**Prompt:** Reproduce exactly the span of lines beginning at the one with "[1.07-2.13s]" and ending at the last line of the data below, omitting pictures.

**Provided entries:**

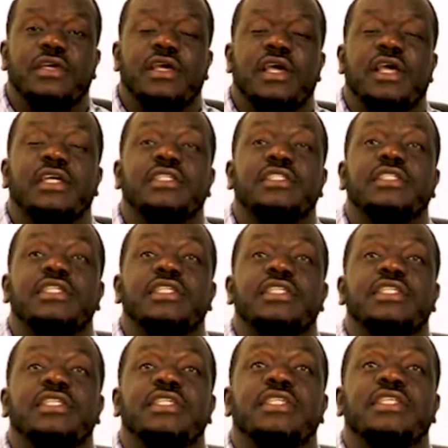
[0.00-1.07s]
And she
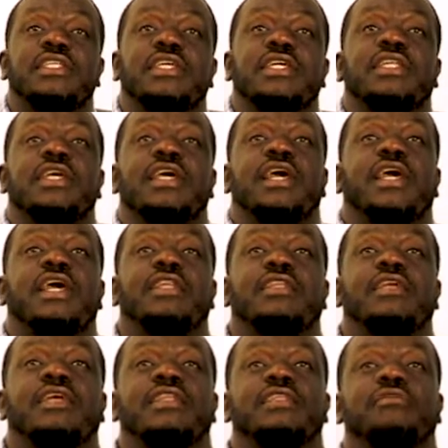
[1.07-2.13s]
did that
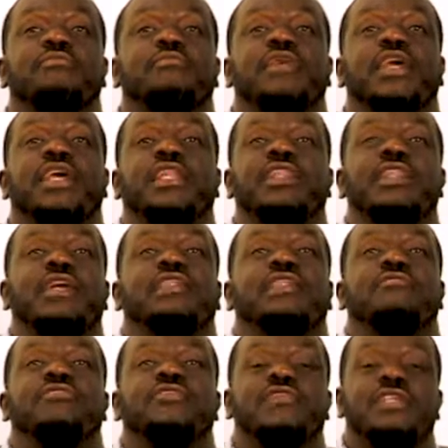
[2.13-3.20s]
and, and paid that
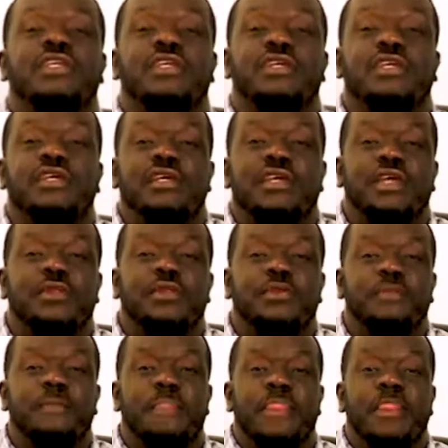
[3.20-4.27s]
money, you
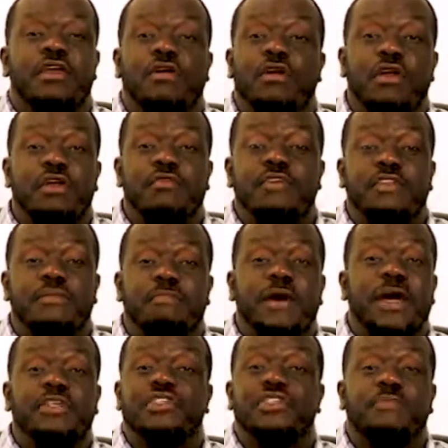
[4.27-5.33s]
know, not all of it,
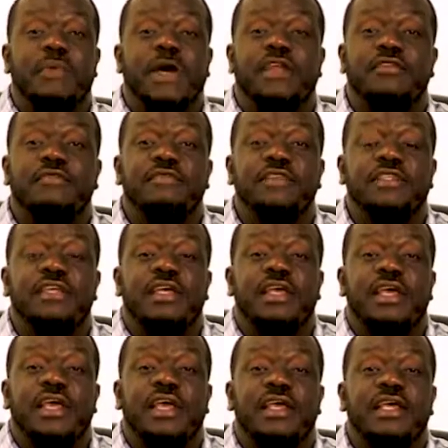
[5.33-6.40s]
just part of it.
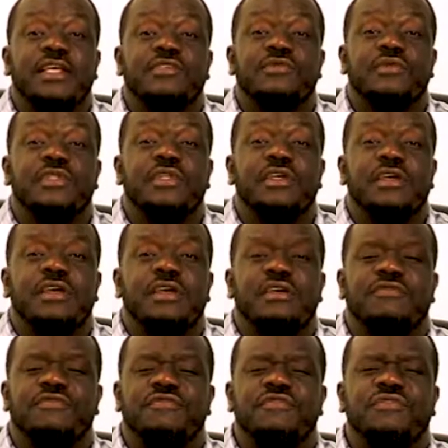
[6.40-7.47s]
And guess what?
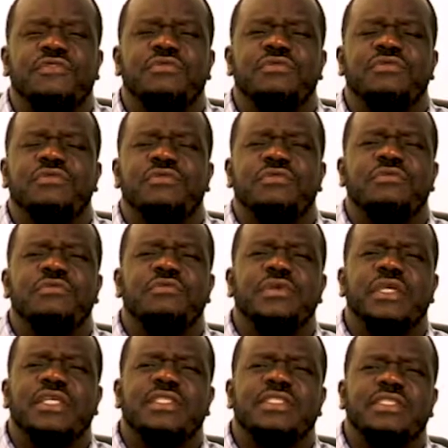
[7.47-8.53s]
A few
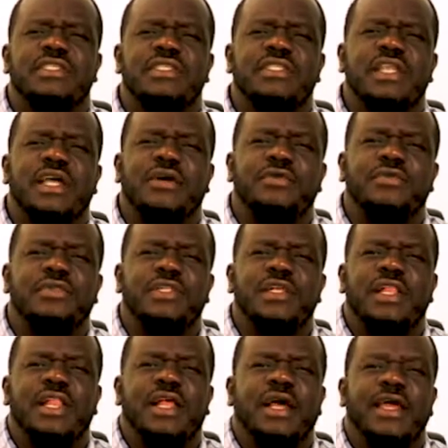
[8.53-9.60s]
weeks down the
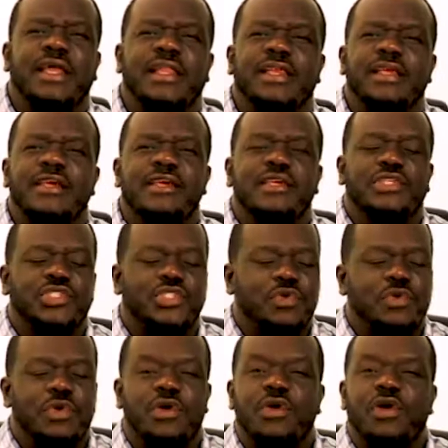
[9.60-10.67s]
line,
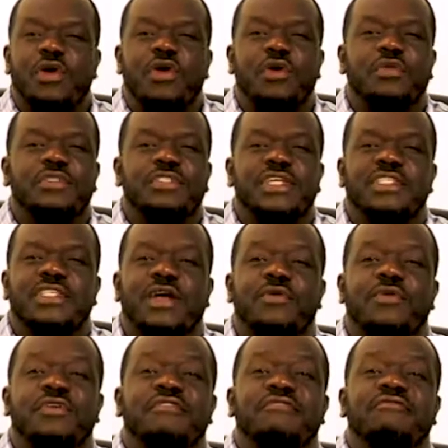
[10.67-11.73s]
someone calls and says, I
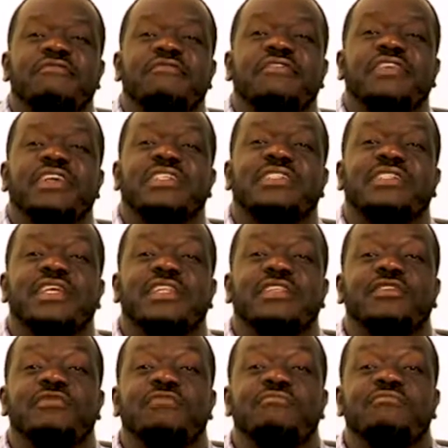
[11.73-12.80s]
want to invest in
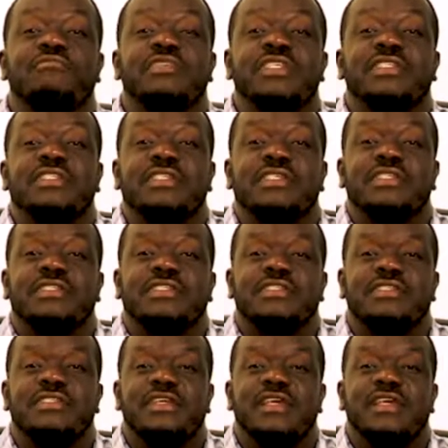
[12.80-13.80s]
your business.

**Response:**
[1.07-2.13s]
did that
[2.13-3.20s]
and, and paid that
[3.20-4.27s]
money, you
[4.27-5.33s]
know, not all of it,
[5.33-6.40s]
just part of it.
[6.40-7.47s]
And guess what?
[7.47-8.53s]
A few
[8.53-9.60s]
weeks down the
[9.60-10.67s]
line,
[10.67-11.73s]
someone calls and says, I
[11.73-12.80s]
want to invest in
[12.80-13.80s]
your business.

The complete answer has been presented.